At the moment, despite protestations about a lack of resources earlier in the year, complaints are dealt with by the Workplace Relations Commission (WRC).
“This can be confusing as people associate this with employment disputes and not accommodation issues,” said Stephen Large, the Dublin services manager of Threshold. And the process isn’t exactly simple.

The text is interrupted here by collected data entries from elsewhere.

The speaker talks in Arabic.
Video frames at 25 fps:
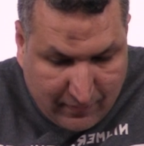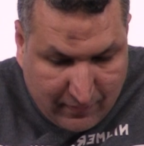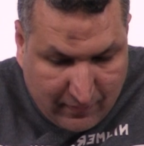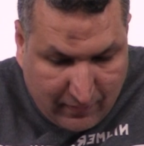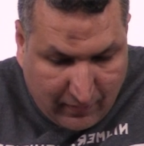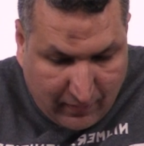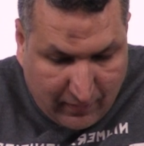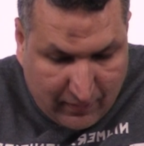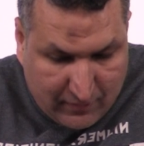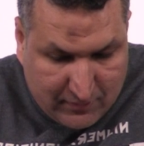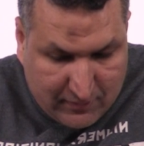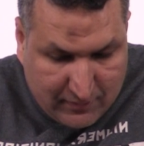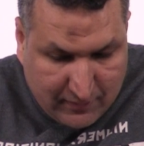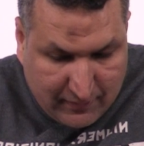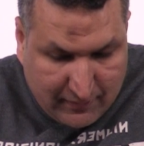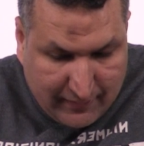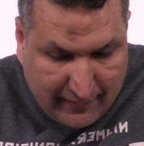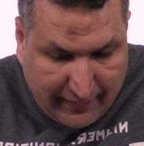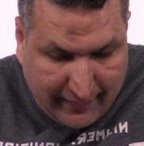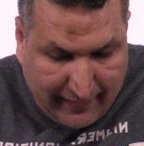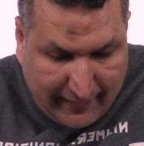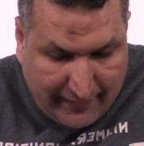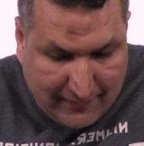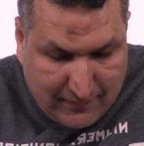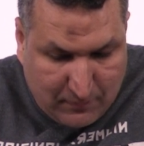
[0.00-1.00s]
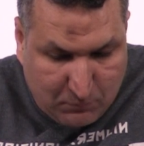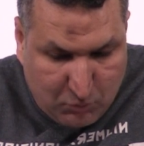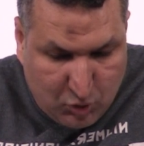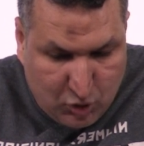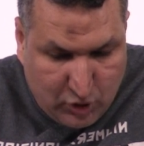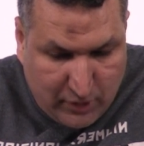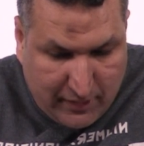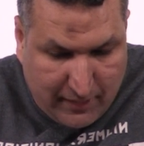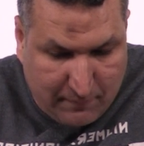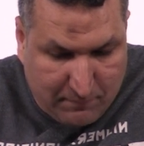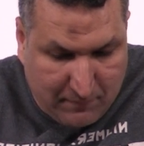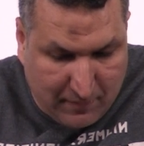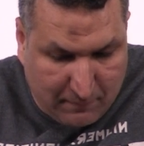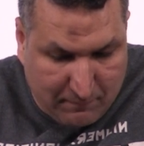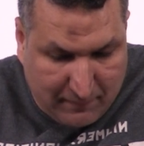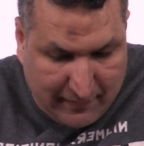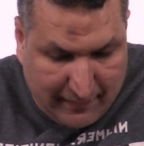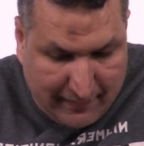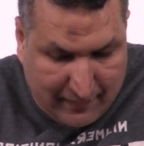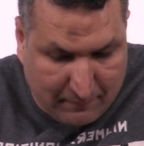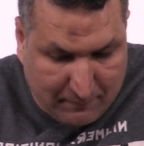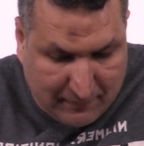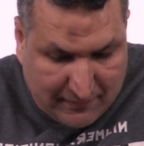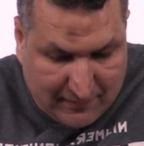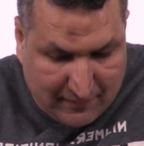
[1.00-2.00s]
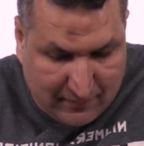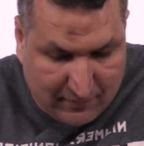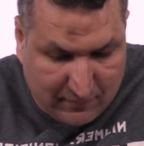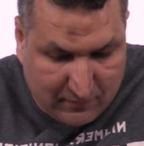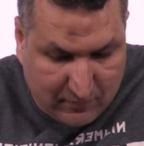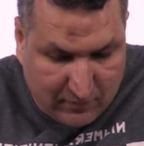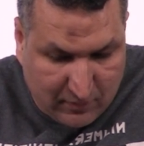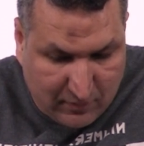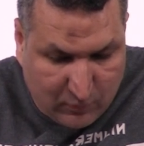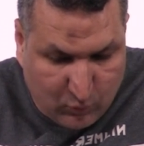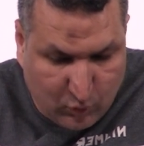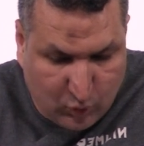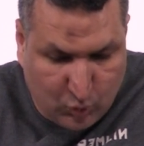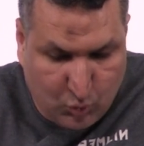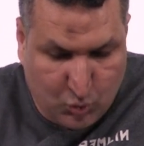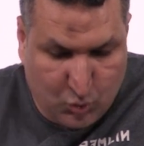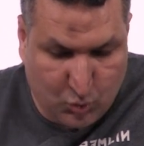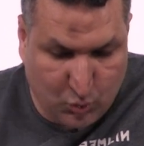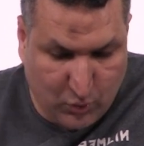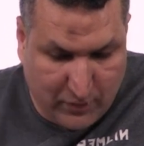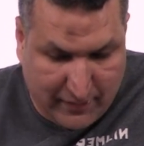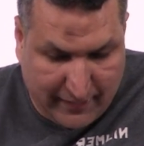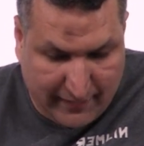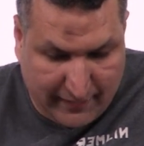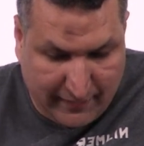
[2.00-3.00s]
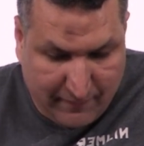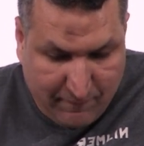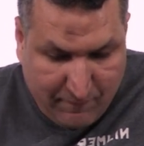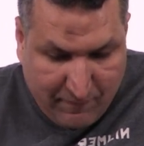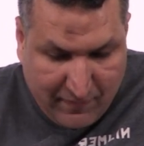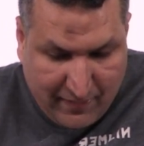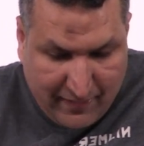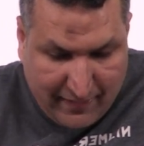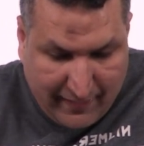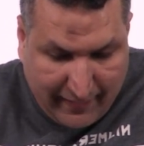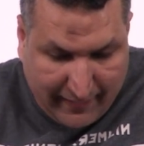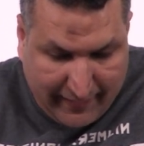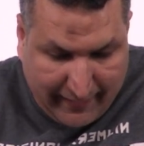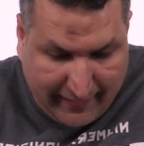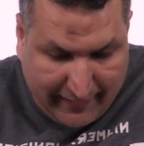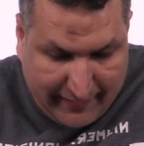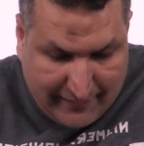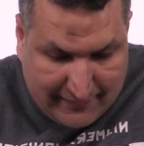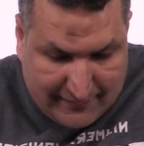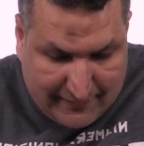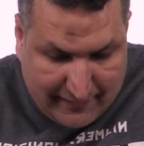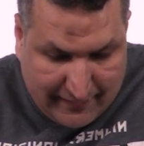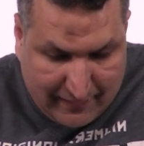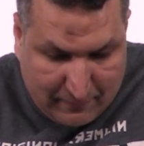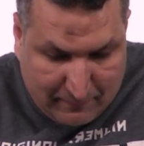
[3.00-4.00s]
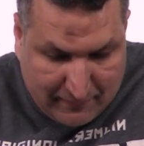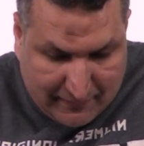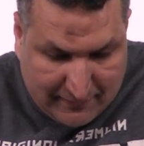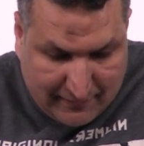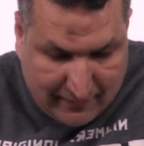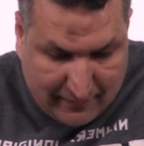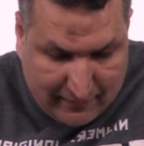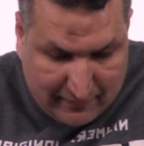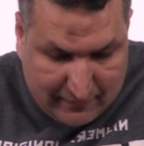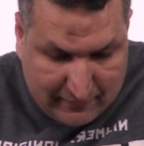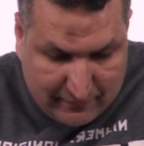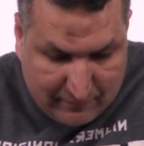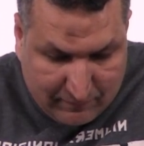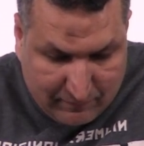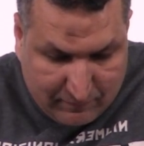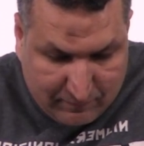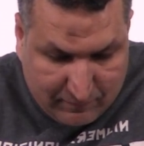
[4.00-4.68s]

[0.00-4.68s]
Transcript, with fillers: خلاص انا عايز الميوزك يبدا من هنا مثلا وادوس اوكي انا عايز هنا مثلا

If a person feels they have been discriminated against, they have to write to the person they are complaining about within two months of the incident and tell them that they’re going to file a complaint. The other party can then respond.

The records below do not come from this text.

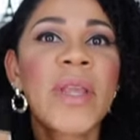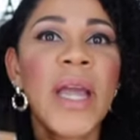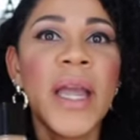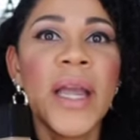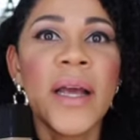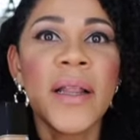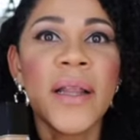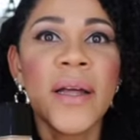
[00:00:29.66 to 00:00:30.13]

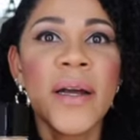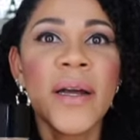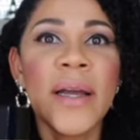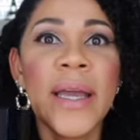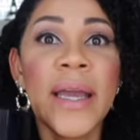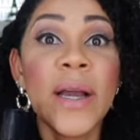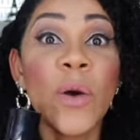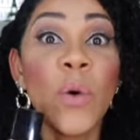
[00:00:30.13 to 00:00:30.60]

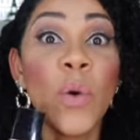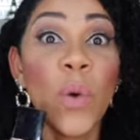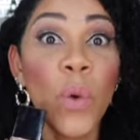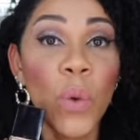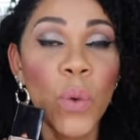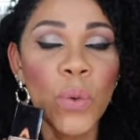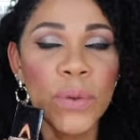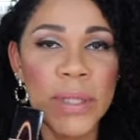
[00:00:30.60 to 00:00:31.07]
ela é
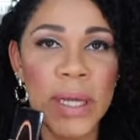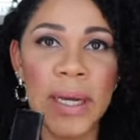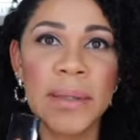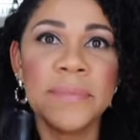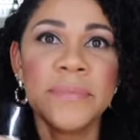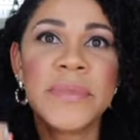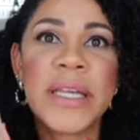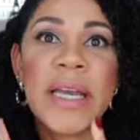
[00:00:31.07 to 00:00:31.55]
glow,
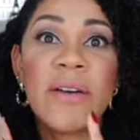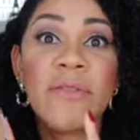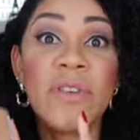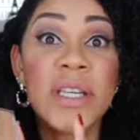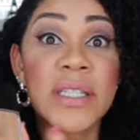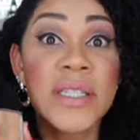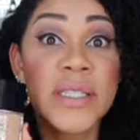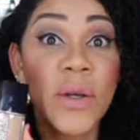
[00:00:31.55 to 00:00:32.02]
tá? Tem a
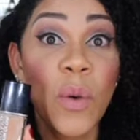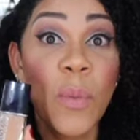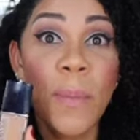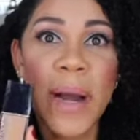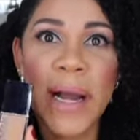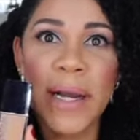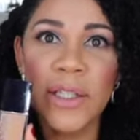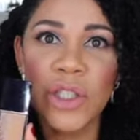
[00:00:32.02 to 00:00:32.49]
versão
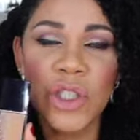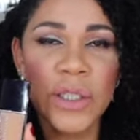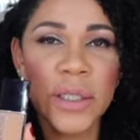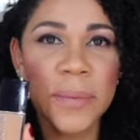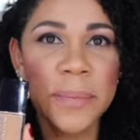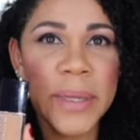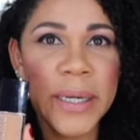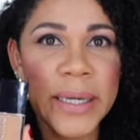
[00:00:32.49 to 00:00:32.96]
matte
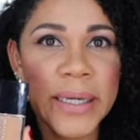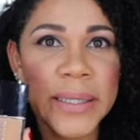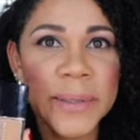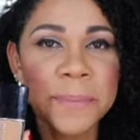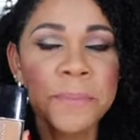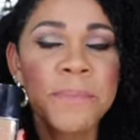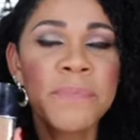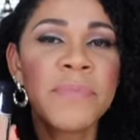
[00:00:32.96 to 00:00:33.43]

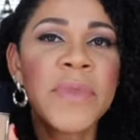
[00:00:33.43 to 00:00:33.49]
também.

“Specific forms are available to do this,” said Large.
If the tenant is still unhappy, then they can fill out another form and file it with the WRC within six months of the discrimination, he said. The WRC can order compensation of up to €15,000.
It’s all still new, said Large. “But our experience previously is that, whilst welcome, victims of discrimination are focused upon finding accommodation and very few will then follow up after the fact to take a case which could take a number of months to resolve.”
Byrne of the Dublin Tenants Association says he thinks tenants need to make sure that they take cases when they think, or know, they have faced discrimination, rather than just taking to social media and leaving it at that.
“What I’ve been saying to people when it comes up on Facebook groups and stuff, is that if you have the experience you have to take the case,” he said.
At the moment, the WRC aims to issue decisions within five months of a complaint, said a spokesperson for the commission.
Brandon thinks that the process should be faster. “There needs to be an immediate process where they can be investigated or fined,” he said.
Can We Make It Better?
Brandon and his partner were supposed to have moved out of their flat on 1 July, he said. But, unable to find somewhere to move on to, they’re still there, paying the landlord the rent to make it clear that they’re not trying to freeload.
“So we’re just sitting here, waiting to be kicked out,” he said.
During their search, Brandon has tried to approach landlords in all kinds of different ways, he said. They’ve hidden that they rely on housing assistance until the last minute. But then that deal fell through.
They’ve laid out their situation in the application and tried to do a hard-sell on the advantages of HAP: it’s paid direct from the council to the landlord’s bank account; landlords get 100 percent tax relief on the mortgage interest.
“There are incentives there,” he said. “When it comes down to it, it’s just basically because we receive a rent supplement, we feel.”
Large, of Threshold, said there are a few reasons why tenants who rely on rent supplement and HAP will continue to be at a disadvantage: the rates might still be below market rent, the scheme is seen as bureaucratic, landlords don’t want to prove they are up to date on taxes, or they have had bad experiences in the past.
There are some further changes to the system that Large would like to see, which might make it easier for Brandon and those like him to find accommodation.
“Whilst the [rent supplement] increases are welcome, ultimately we would like to see a level playing field where the support given enables an individual [or] household to access market rent and that the source of the rent is not known,” said Large.
They’d like to see a system, too, where it’s not just up to vulnerable households to take cases, but bodies such as the Irish Human Rights and Equality Commission, the Residential Tenancies Board, or Threshold itself could also pursue breaches, he said.